Nothing but the lines below from the one holding "[00:05:48.27]" up to and including the one holding "[00:05:52.17]" should be copied, exactly and without pictures.

[Saved data entries]
* * * *
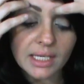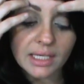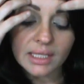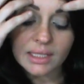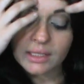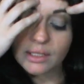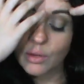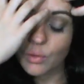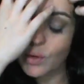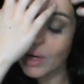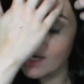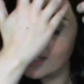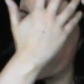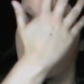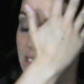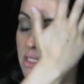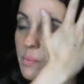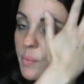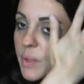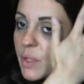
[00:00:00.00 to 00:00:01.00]
Então,
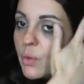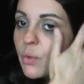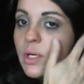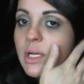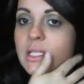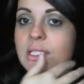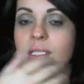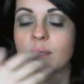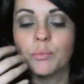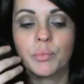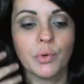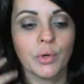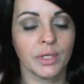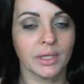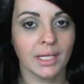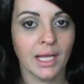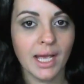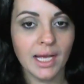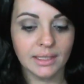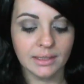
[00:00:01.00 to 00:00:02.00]
essas perucas
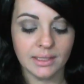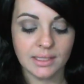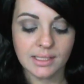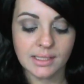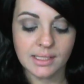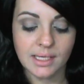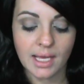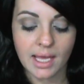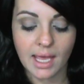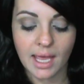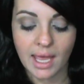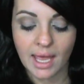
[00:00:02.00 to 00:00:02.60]
importadas,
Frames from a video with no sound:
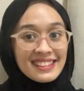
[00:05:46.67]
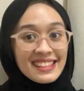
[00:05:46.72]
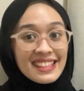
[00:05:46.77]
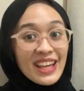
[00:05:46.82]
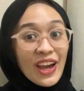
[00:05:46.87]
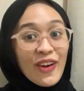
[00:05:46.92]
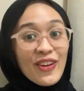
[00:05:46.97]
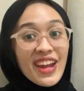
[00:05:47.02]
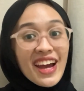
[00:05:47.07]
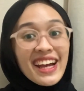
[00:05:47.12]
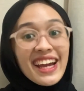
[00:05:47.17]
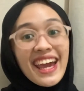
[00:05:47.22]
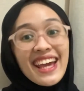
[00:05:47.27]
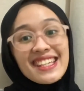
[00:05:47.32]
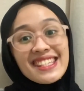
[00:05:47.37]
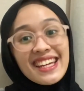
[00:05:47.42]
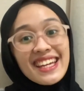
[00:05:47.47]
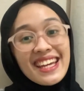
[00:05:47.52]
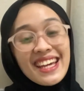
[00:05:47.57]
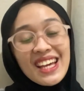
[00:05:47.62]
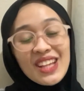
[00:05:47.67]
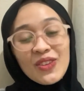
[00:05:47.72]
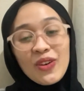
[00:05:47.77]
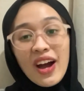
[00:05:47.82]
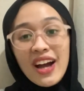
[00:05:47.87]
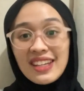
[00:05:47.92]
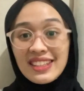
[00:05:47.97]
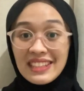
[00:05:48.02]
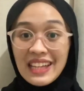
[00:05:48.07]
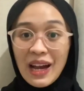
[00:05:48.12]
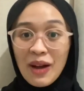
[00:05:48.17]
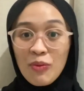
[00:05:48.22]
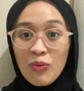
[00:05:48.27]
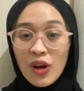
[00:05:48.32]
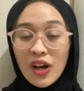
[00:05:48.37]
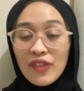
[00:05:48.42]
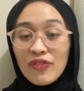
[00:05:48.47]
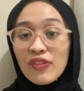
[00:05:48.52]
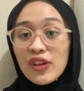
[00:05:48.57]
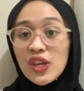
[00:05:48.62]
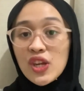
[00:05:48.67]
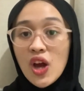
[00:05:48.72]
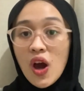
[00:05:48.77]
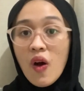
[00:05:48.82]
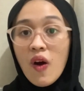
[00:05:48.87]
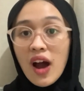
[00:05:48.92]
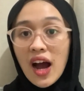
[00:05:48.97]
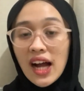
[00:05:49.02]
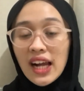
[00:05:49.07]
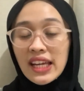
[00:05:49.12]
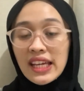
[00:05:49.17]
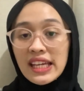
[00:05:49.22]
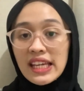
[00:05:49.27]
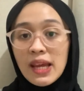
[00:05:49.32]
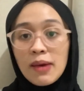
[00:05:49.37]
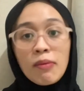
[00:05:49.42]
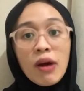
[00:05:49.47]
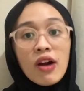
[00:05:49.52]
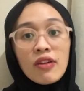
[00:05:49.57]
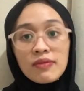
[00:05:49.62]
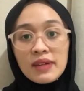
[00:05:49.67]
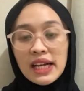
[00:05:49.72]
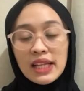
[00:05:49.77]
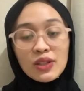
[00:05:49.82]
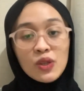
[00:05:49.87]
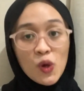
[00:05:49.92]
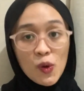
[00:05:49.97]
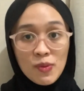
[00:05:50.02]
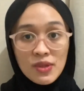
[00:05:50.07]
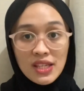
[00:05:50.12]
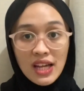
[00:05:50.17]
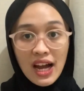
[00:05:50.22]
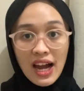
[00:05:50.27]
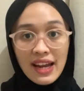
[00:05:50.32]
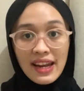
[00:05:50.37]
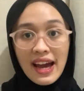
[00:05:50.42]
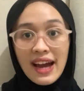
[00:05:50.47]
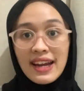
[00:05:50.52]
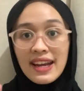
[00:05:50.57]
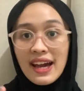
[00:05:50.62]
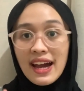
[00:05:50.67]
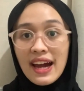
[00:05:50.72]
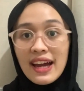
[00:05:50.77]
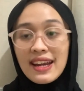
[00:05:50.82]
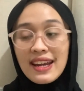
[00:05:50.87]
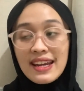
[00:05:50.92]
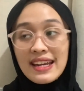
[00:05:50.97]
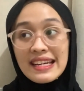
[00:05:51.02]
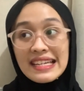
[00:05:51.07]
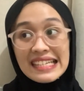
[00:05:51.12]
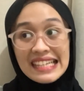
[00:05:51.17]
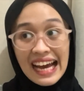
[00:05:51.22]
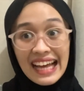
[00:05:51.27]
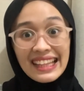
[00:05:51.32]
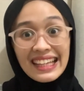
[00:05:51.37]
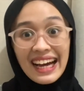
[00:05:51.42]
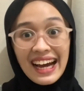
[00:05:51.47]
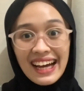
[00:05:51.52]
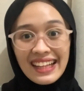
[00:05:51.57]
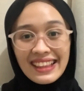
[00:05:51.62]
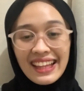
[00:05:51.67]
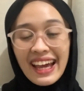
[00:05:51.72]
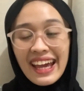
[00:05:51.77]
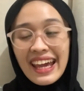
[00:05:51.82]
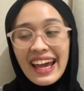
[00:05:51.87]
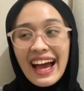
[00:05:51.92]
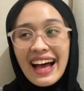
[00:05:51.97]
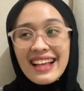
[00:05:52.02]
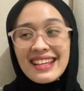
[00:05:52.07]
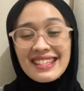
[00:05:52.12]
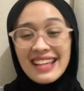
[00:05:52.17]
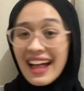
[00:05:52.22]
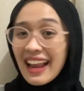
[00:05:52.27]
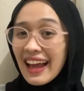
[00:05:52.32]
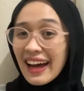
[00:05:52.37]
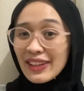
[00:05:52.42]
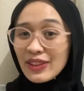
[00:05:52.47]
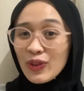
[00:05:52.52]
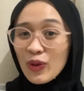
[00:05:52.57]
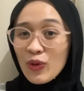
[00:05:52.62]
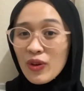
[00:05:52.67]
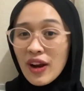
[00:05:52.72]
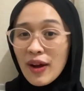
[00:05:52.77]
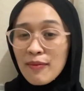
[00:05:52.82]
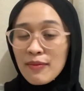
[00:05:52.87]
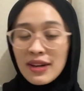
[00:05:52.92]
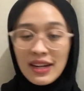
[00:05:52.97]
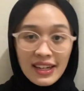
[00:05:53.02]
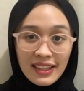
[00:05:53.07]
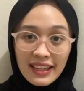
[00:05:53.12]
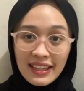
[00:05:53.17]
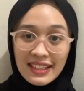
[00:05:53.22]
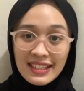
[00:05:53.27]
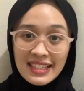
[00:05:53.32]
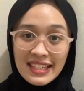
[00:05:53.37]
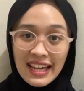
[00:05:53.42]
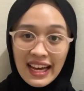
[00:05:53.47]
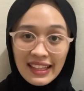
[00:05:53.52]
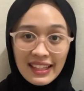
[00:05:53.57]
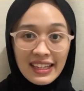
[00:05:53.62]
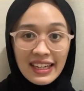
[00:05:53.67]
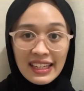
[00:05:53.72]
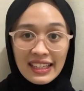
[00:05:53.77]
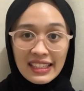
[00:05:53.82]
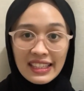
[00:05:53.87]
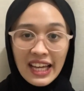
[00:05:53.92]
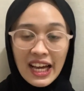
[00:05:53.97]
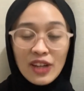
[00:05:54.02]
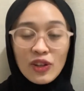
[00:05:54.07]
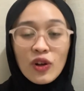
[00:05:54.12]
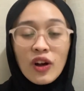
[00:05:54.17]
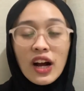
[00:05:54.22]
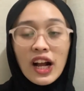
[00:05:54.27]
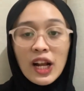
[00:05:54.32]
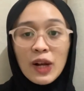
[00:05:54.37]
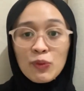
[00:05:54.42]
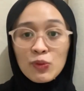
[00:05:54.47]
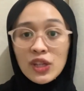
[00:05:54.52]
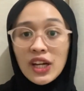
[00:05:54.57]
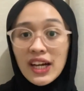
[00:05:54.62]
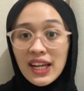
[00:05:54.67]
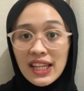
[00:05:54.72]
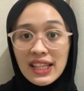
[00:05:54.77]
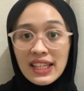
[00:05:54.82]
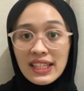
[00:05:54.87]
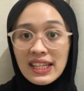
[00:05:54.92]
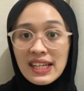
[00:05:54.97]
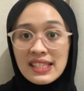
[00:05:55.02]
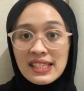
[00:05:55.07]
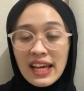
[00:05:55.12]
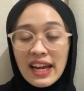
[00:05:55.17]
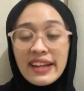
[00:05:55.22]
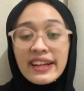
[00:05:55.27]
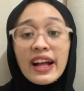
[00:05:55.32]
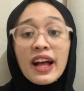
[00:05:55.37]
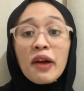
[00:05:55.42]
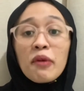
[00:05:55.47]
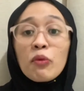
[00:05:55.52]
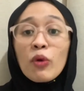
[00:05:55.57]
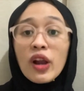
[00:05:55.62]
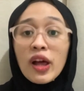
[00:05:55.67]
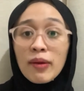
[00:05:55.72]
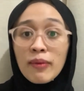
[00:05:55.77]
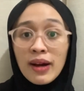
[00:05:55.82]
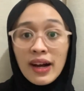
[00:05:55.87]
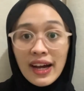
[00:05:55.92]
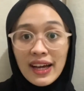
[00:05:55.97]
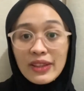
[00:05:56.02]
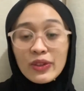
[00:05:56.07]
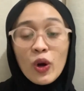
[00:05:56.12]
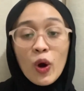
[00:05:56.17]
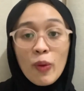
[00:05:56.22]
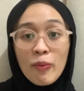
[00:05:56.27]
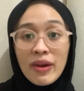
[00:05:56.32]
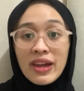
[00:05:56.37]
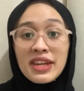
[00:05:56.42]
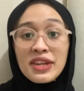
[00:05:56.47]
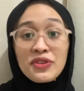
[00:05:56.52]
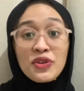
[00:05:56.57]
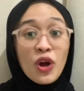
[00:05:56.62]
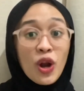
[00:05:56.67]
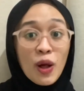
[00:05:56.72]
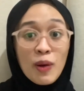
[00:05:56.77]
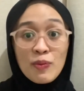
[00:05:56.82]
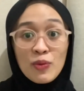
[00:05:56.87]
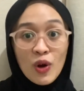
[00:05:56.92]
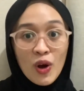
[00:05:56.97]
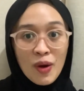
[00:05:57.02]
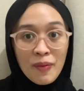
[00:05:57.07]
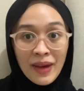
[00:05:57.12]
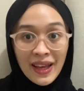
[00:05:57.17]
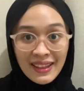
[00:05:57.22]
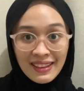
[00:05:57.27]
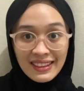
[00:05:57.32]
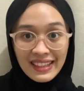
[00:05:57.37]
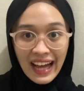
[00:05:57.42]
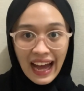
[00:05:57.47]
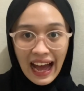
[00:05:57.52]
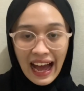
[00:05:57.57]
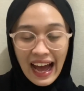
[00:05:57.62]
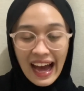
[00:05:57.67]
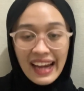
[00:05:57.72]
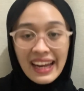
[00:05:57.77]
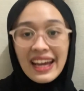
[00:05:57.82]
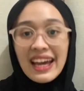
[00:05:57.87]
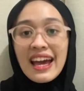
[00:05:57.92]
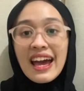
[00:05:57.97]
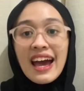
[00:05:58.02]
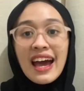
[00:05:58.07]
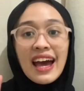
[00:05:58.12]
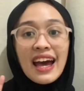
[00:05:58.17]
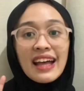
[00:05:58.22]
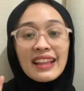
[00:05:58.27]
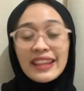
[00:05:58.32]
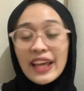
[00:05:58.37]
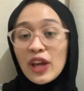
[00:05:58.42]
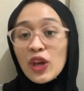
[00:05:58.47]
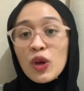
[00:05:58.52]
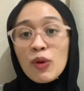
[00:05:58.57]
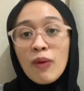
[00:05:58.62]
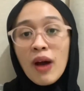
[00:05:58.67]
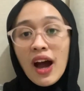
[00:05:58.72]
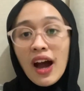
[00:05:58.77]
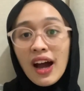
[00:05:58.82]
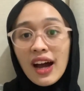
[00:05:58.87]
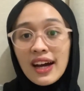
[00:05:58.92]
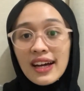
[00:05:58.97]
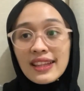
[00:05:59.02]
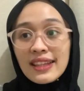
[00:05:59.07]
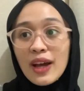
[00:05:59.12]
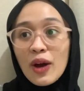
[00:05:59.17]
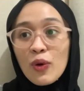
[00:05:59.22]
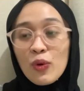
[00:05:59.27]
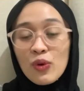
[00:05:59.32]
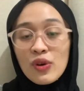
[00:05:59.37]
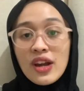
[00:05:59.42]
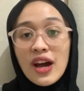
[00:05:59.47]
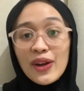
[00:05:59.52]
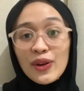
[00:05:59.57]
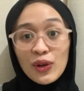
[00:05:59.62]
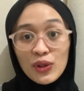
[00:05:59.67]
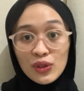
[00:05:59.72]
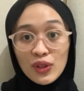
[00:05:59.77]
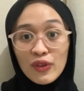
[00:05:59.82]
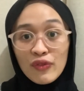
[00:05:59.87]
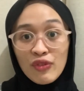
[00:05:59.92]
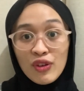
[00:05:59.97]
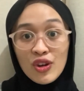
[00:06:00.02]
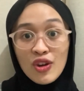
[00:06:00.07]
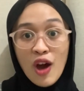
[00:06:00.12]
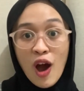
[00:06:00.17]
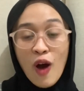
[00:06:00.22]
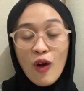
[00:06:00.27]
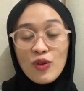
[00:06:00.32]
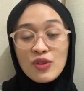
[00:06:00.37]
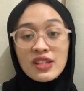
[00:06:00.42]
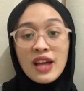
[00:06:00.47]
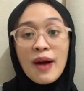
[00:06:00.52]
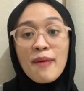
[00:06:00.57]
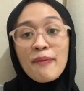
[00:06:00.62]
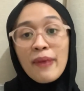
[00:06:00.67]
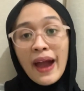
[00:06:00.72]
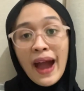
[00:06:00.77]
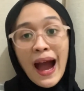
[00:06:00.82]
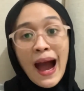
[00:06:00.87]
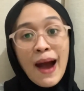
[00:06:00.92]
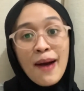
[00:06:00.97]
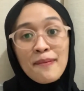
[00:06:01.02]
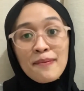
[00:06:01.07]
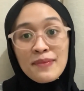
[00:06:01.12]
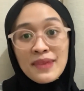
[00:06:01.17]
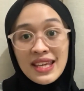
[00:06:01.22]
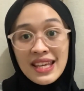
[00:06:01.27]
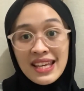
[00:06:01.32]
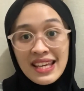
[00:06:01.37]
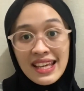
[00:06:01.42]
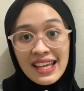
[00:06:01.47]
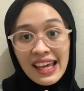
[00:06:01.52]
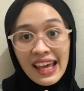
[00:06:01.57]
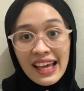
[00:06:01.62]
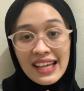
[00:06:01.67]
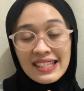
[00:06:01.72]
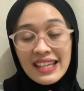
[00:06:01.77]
Ya udah guys, jadi gitu aja buat video kali ini. Maaf banget kalau misalkan ada kata-kata yang salah atau kurang berkenan di hati kalian. Kalau kalian punya kritik dan saran, kalian boleh banget komen di kolom komentar. Thank you banget yang udah nonton video aku sampai habis.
* * * *
◆ **Exercise result**
[00:05:48.27]
[00:05:48.32]
[00:05:48.37]
[00:05:48.42]
[00:05:48.47]
[00:05:48.52]
[00:05:48.57]
[00:05:48.62]
[00:05:48.67]
[00:05:48.72]
[00:05:48.77]
[00:05:48.82]
[00:05:48.87]
[00:05:48.92]
[00:05:48.97]
[00:05:49.02]
[00:05:49.07]
[00:05:49.12]
[00:05:49.17]
[00:05:49.22]
[00:05:49.27]
[00:05:49.32]
[00:05:49.37]
[00:05:49.42]
[00:05:49.47]
[00:05:49.52]
[00:05:49.57]
[00:05:49.62]
[00:05:49.67]
[00:05:49.72]
[00:05:49.77]
[00:05:49.82]
[00:05:49.87]
[00:05:49.92]
[00:05:49.97]
[00:05:50.02]
[00:05:50.07]
[00:05:50.12]
[00:05:50.17]
[00:05:50.22]
[00:05:50.27]
[00:05:50.32]
[00:05:50.37]
[00:05:50.42]
[00:05:50.47]
[00:05:50.52]
[00:05:50.57]
[00:05:50.62]
[00:05:50.67]
[00:05:50.72]
[00:05:50.77]
[00:05:50.82]
[00:05:50.87]
[00:05:50.92]
[00:05:50.97]
[00:05:51.02]
[00:05:51.07]
[00:05:51.12]
[00:05:51.17]
[00:05:51.22]
[00:05:51.27]
[00:05:51.32]
[00:05:51.37]
[00:05:51.42]
[00:05:51.47]
[00:05:51.52]
[00:05:51.57]
[00:05:51.62]
[00:05:51.67]
[00:05:51.72]
[00:05:51.77]
[00:05:51.82]
[00:05:51.87]
[00:05:51.92]
[00:05:51.97]
[00:05:52.02]
[00:05:52.07]
[00:05:52.12]
[00:05:52.17]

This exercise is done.